Exercise => With the exception of the pictures, write out the data below precisely.

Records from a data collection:
* * *

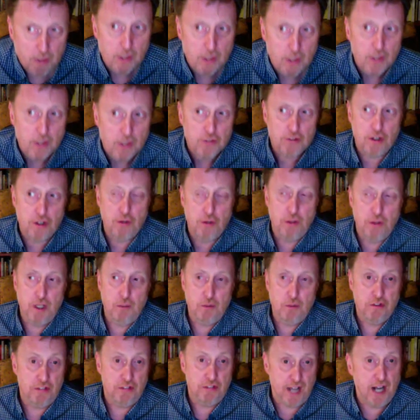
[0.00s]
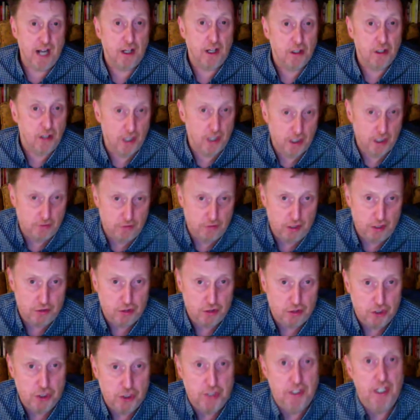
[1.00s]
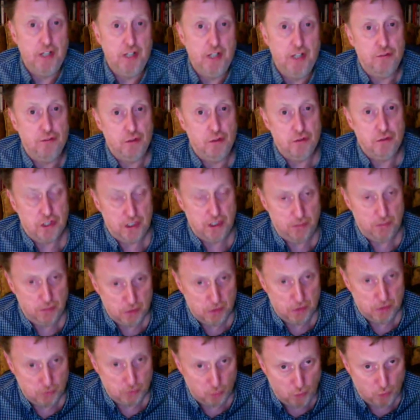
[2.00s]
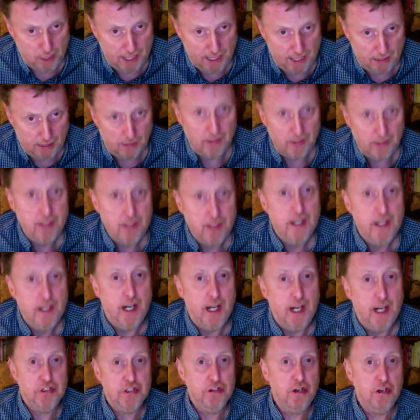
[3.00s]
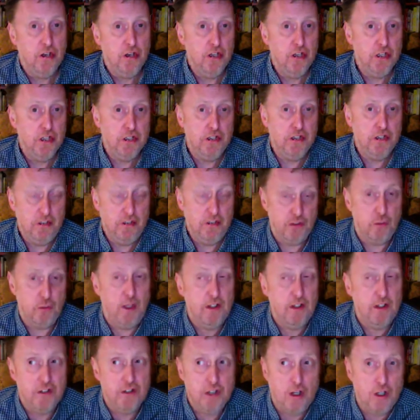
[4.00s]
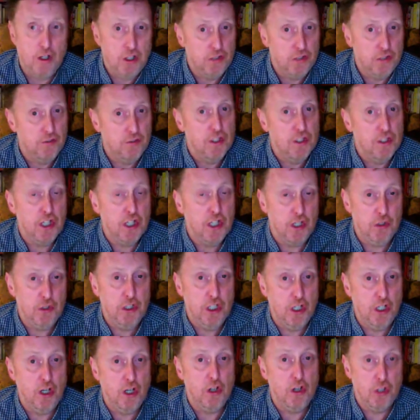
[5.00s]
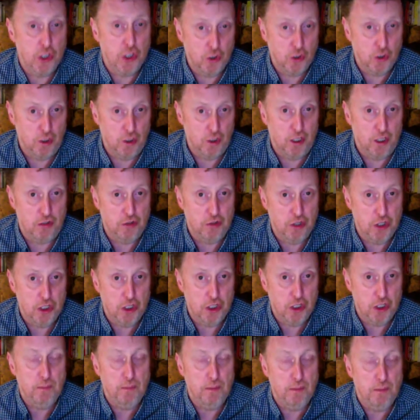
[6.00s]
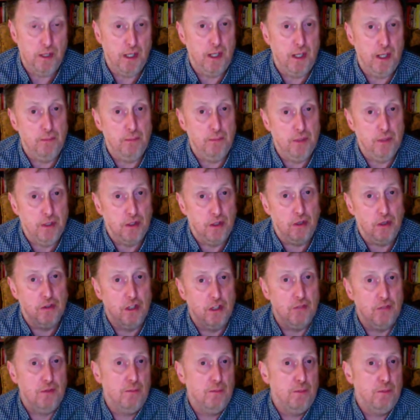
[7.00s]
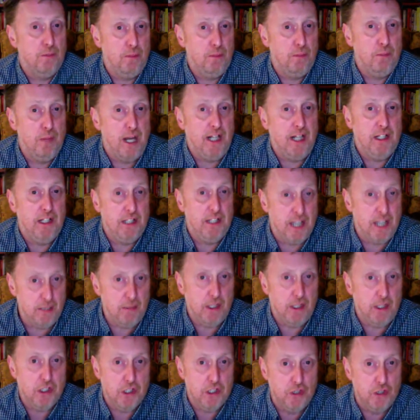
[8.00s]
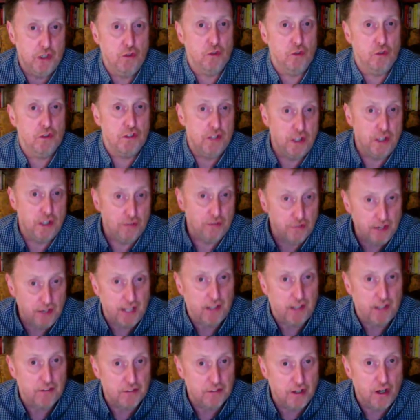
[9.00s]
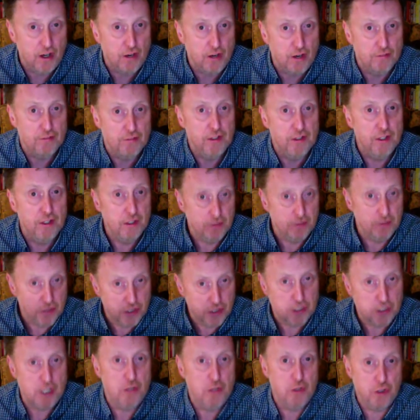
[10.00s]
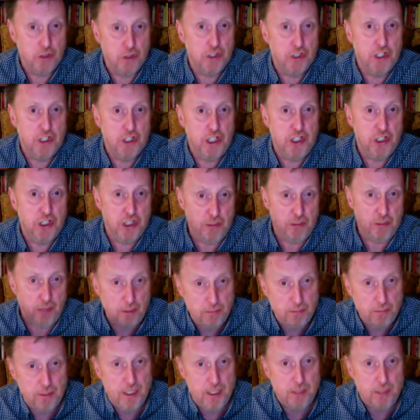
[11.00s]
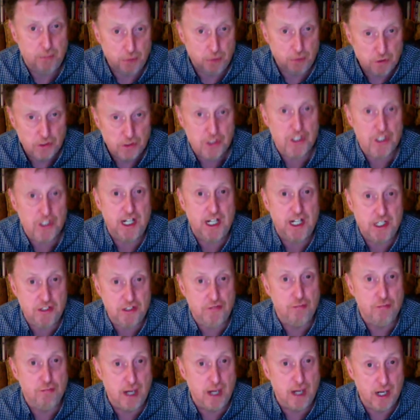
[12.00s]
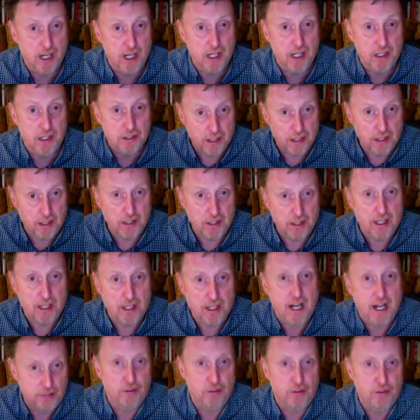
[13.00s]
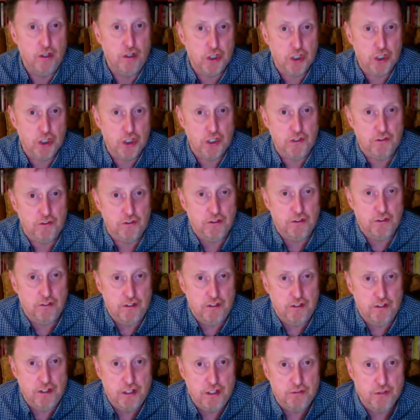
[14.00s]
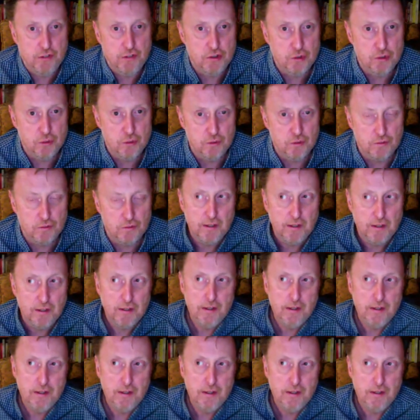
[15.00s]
So it was that kind of literature that influenced him as well as a knowledge, as well as a knowledge of the sociological literature. Um, you know, academics who have looked at the effects of the social system on people's state of mind and how they function as, as individuals.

* * *

Answer =>
[0.00s]
[1.00s]
[2.00s]
[3.00s]
[4.00s]
[5.00s]
[6.00s]
[7.00s]
[8.00s]
[9.00s]
[10.00s]
[11.00s]
[12.00s]
[13.00s]
[14.00s]
[15.00s]
So it was that kind of literature that influenced him as well as a knowledge, as well as a knowledge of the sociological literature. Um, you know, academics who have looked at the effects of the social system on people's state of mind and how they function as, as individuals.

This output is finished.